MLB 2K11’s New Broadcast View Features Kotaku’s Camera Work

MLB 2K11’s New Broadcast View Features Kotaku’s Camera Work

As you tour the 30 ballparks of Major League Baseball 2K11, you’ll see games there from a centre field camera view unique to each stadium. I can vouch for this feature’s authenticity – because I did the work behind it.

MLB 2K11 will feature a new broadcast-style presentation in which the angles of the centre field camera view will change for all 30 major league ballparks, mimicking real-life broadcasts. Visual Concepts and 2K Sports credited the feature to this column I wrote last April, in which I used the camera settings of MLB 2K10 to recreate, as close as possible, what you saw in the centre field shot from each baseball stadium.

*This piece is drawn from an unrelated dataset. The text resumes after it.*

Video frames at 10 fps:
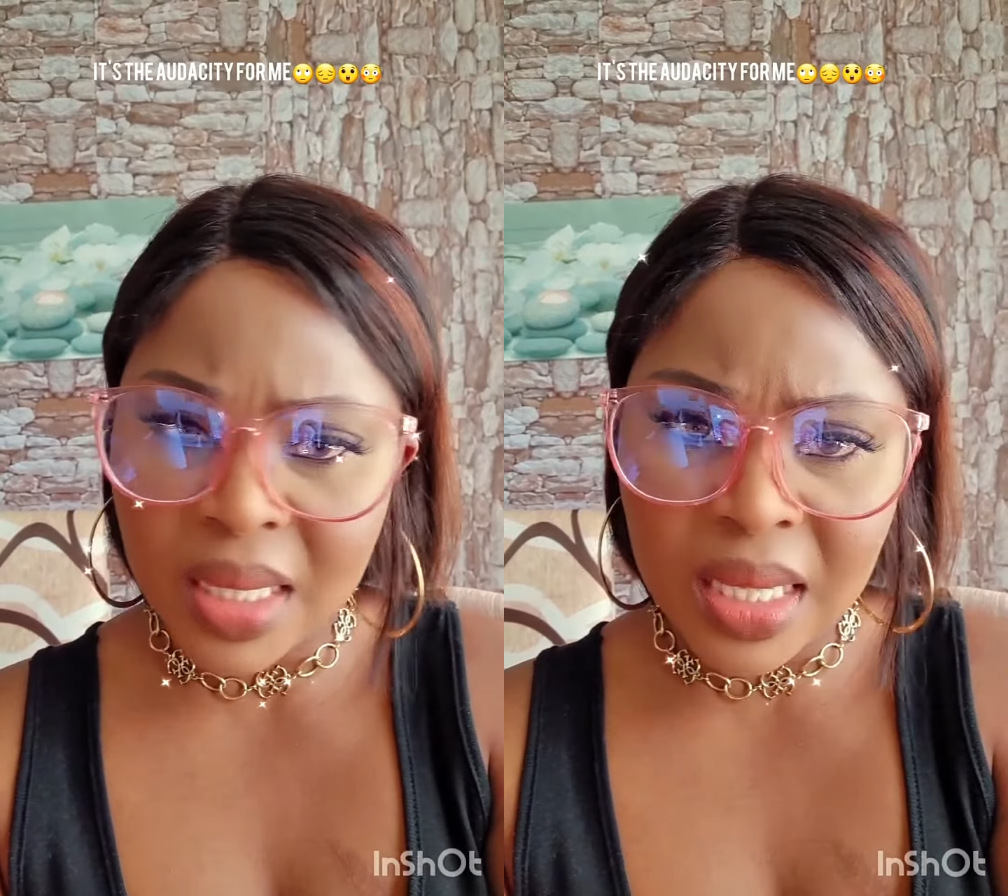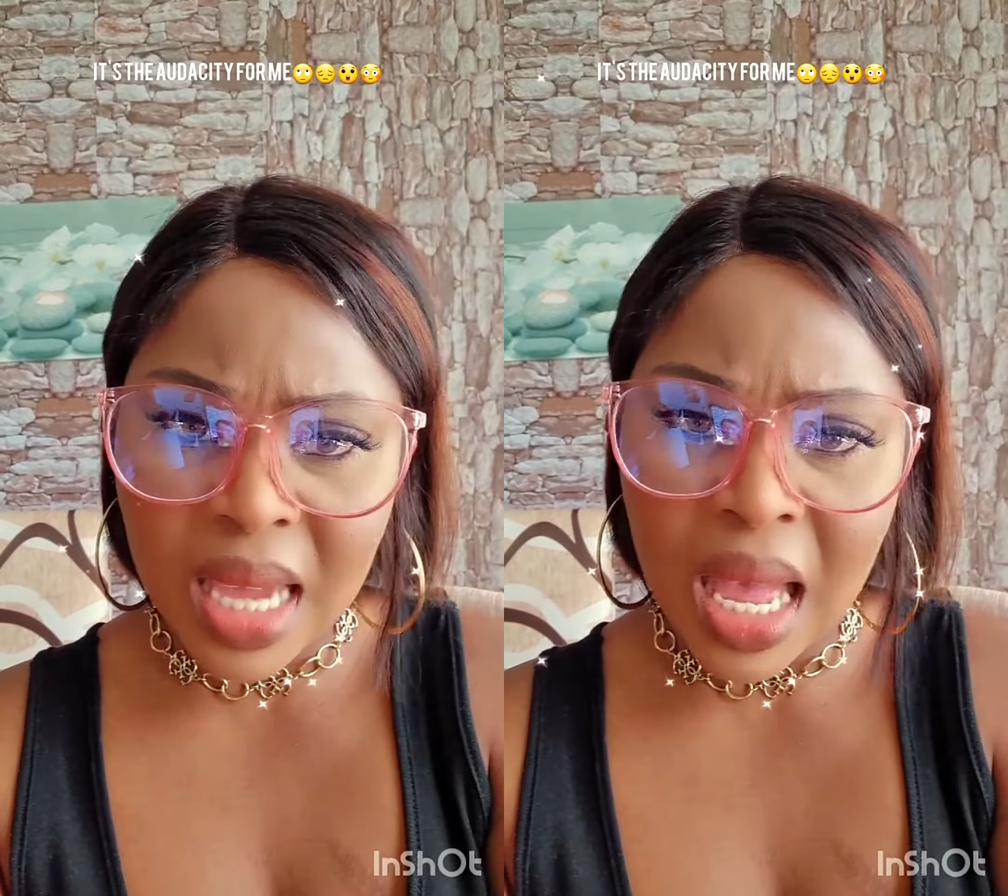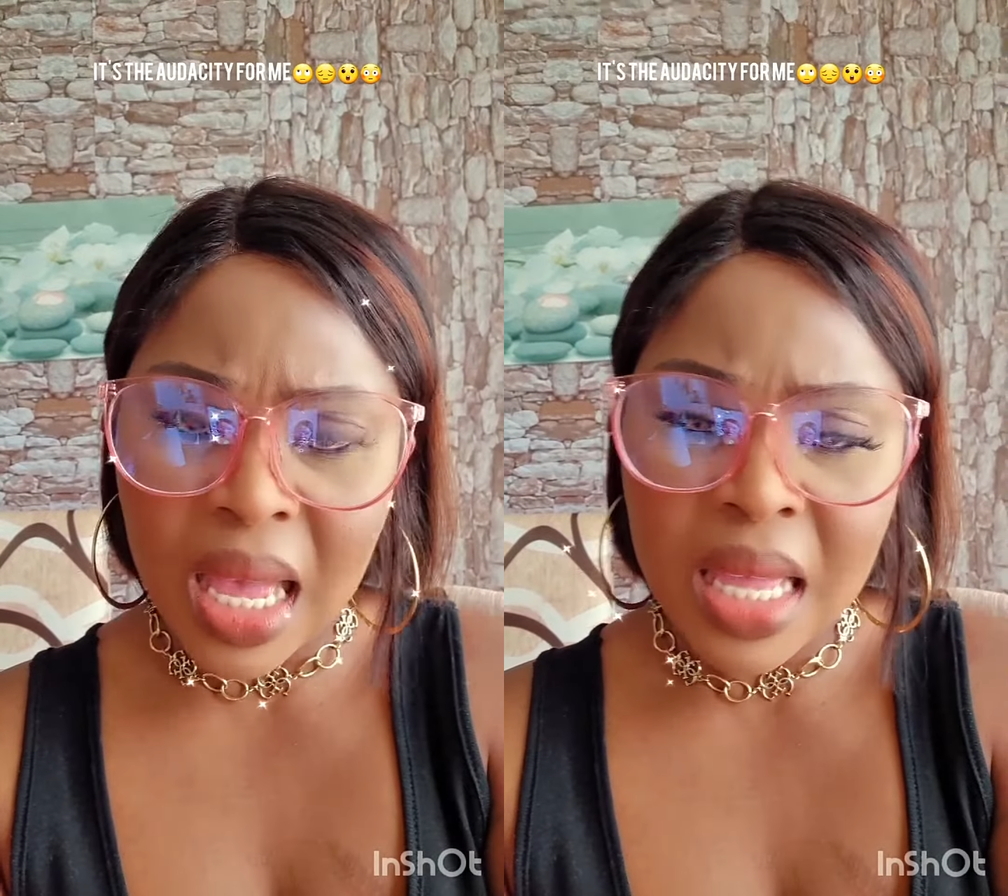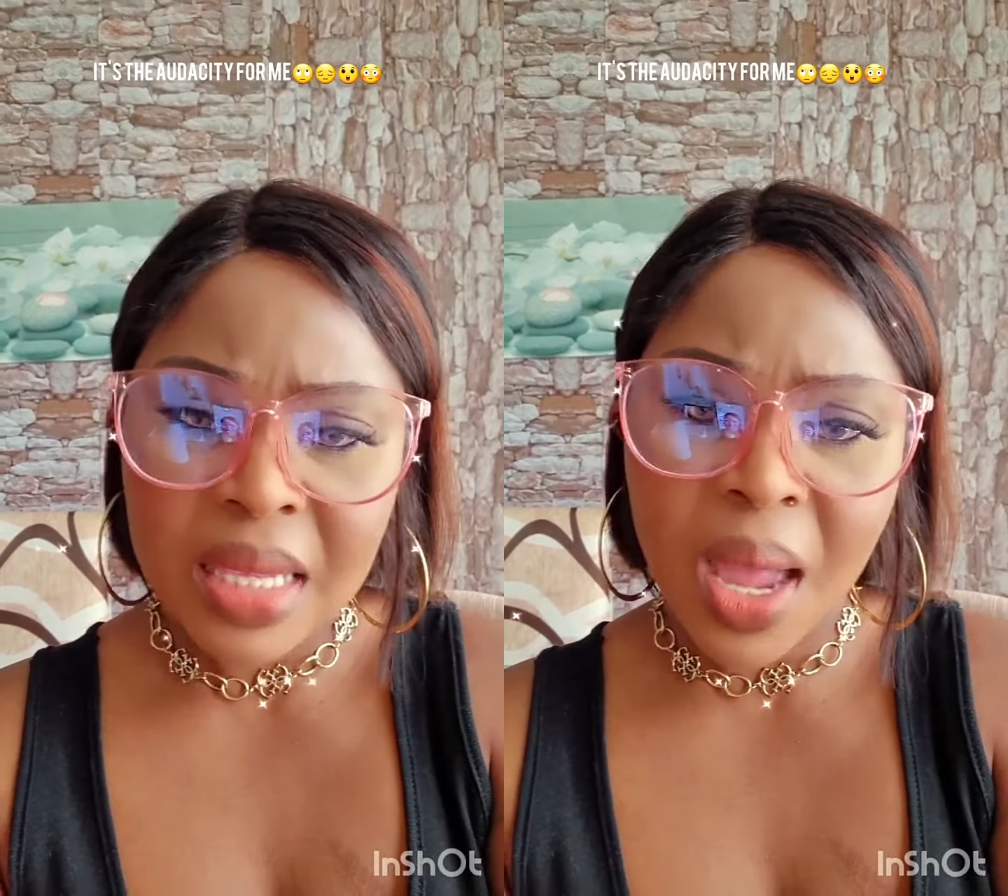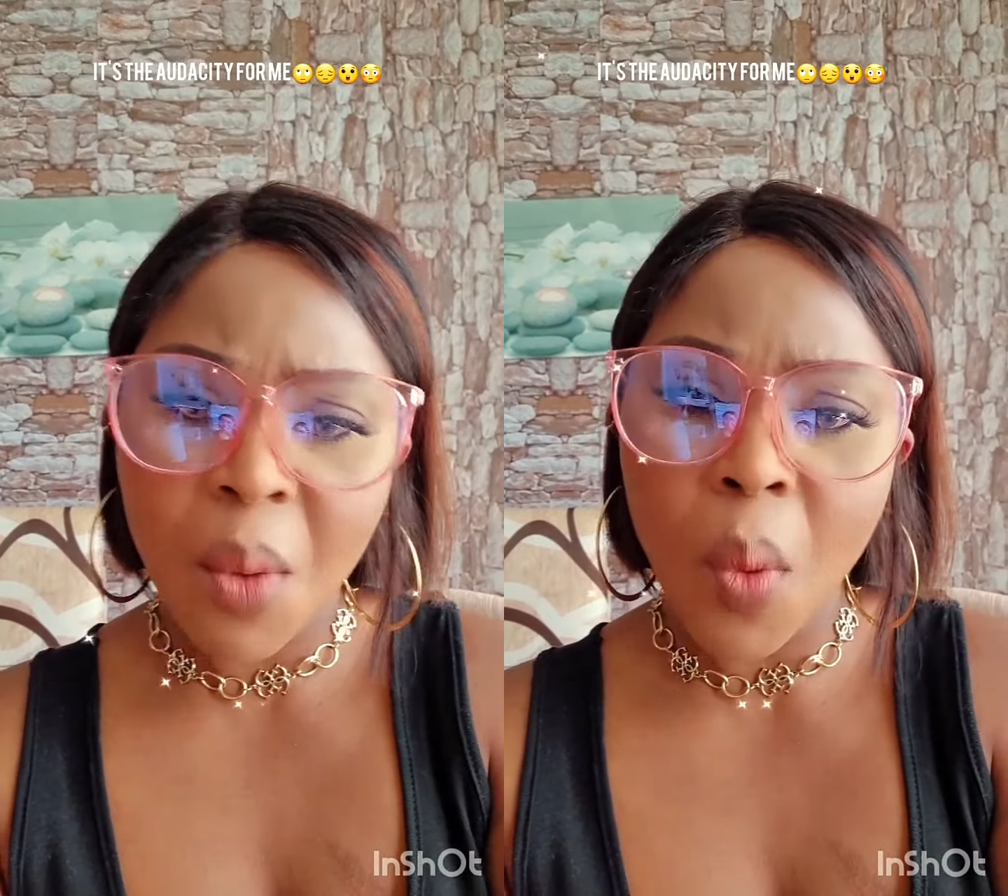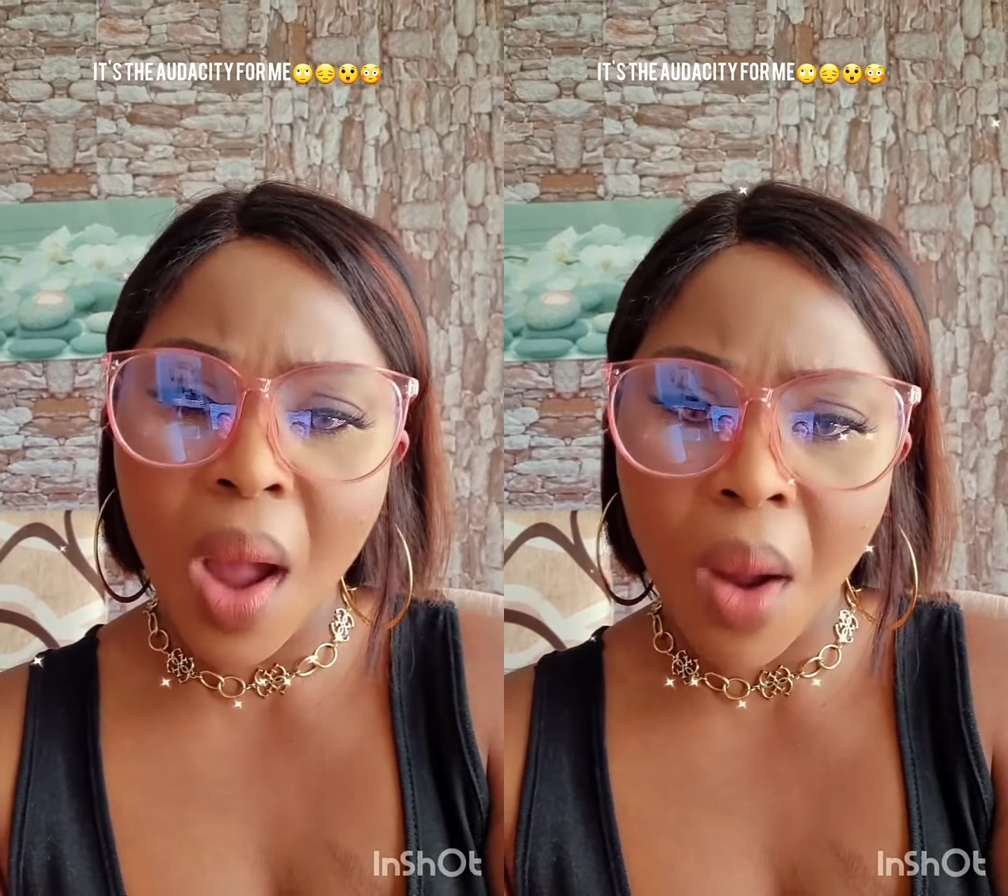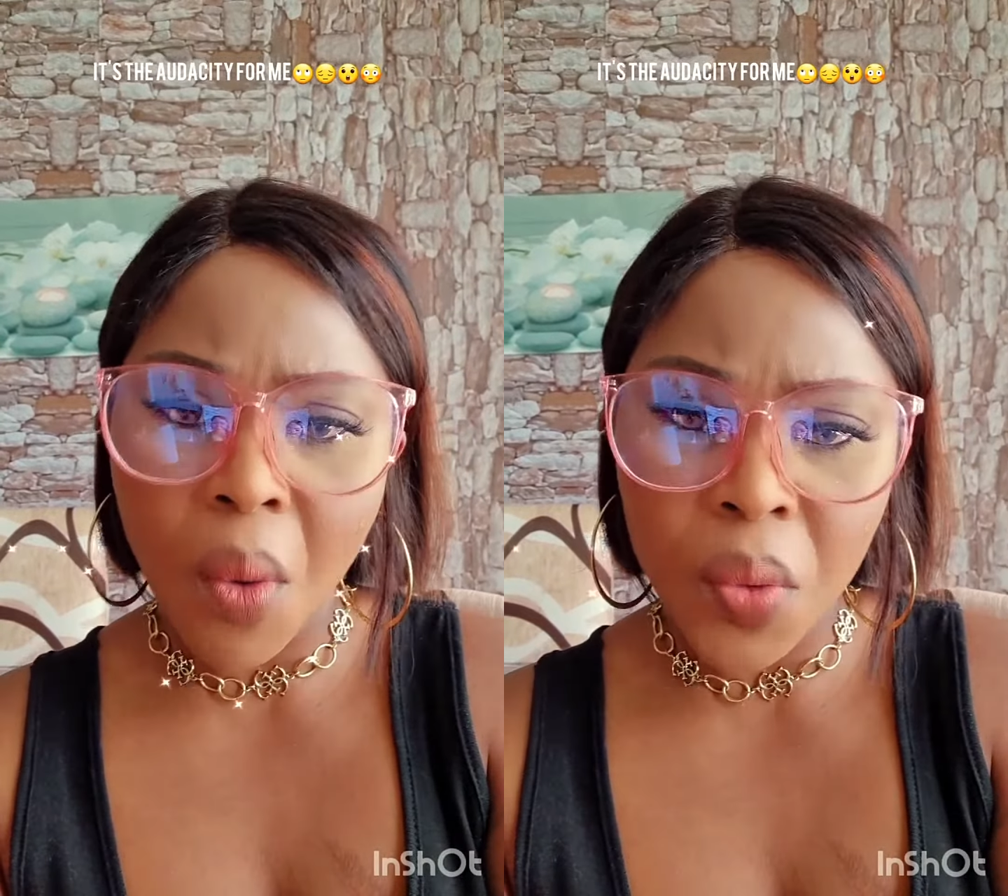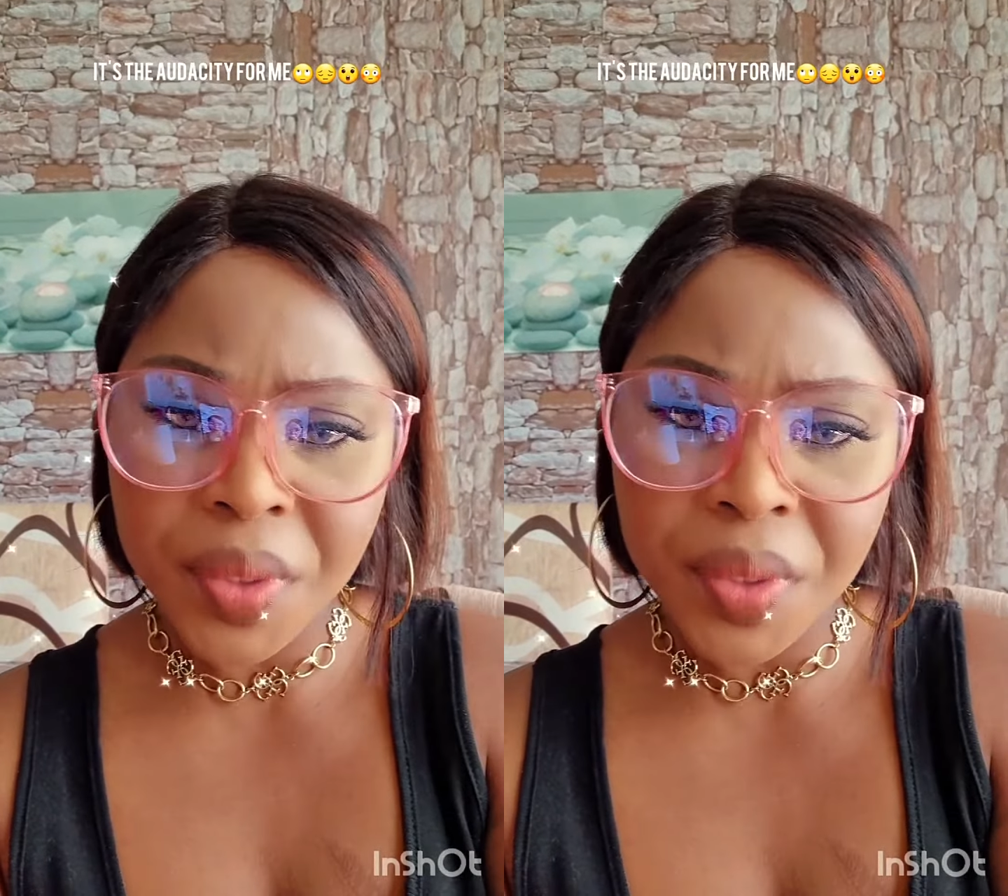Say, ah, now wow,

My point in doing so was that the uniform dimensions of a basketball or hockey arena, or football-only stadium, usually mean a uniform camera view in those sports. But in baseball, with the outfields’ irregular measurements and ballparks’ increasingly deliberate quirks and features, camera placement varies stadium to stadium.

“We’ve said it before, but we really do pay attention to message boards, comments, and the good and bad criticism from journalists as ways to better our product and please our fans,” said Chris Snyder, 2K Sports’ director of marketing. “The fact that we have now put every home broadcast angle in Major League Baseball 2K11 is further evidence of that, and Kotaku and Owen deserve a big thank you for giving us the idea.”


Lest you think this was deliberately collaborated, it wasn’t. I got the idea about two weeks into last year’s baseball season, while driving back from a Halo: Reach multiplayer preview in Seattle. About 30 minutes into my project I realised it was going to take forever, but I was still obsessed with finishing it out. I wrote the column, Snyder sent me a two-line email saying he thought it was a neat idea, and that was it, until I got a preview of the game this week. (We’ll have more from that preview this weekend.)

I queued up a game between the Tigers and Twins from Minnesota’s Target Field, and as it prepared for the first pitch from Kevin Slowey, the broadcast camera cut to what I termed Pitcher 1-1-10 Right, for the view’s settings in 2K10. It’s a new dead-center field look that provides a truer perspective on how a curveball breaks. The Twins were one of a few teams to switch to it last year.

The zoom-out also reduces the size of the apparent strike zone, if you’re pitching from this setting. 2K Sports figured that, if you were the visiting team in this park (or any other) and you were accustomed to a different pitching angle, the gamer’s unfamiliarity would approximate the unfamiliarity baseball players feel playing in a different ballpark.

If the view is too problematic, or if you prefer to pitch from the catcher’s perspective (facing the incoming pitch), you can lock the default camera angle to a single setting, or make your home park’s camera setting uniform across every game you play.

But out of the box, the default will be the new broadcast presentation, and it incorporates the variable angles, which had to be re-set, game to game, in MLB 2K10.

For those wondering, no, I don’t get a credit in the game for this, nor would I ask for one. This is a series of settings I published that used the existing game’s capabilities, not a mod or original code. 2K Sports’ acknowledgement of its source is credit enough for me.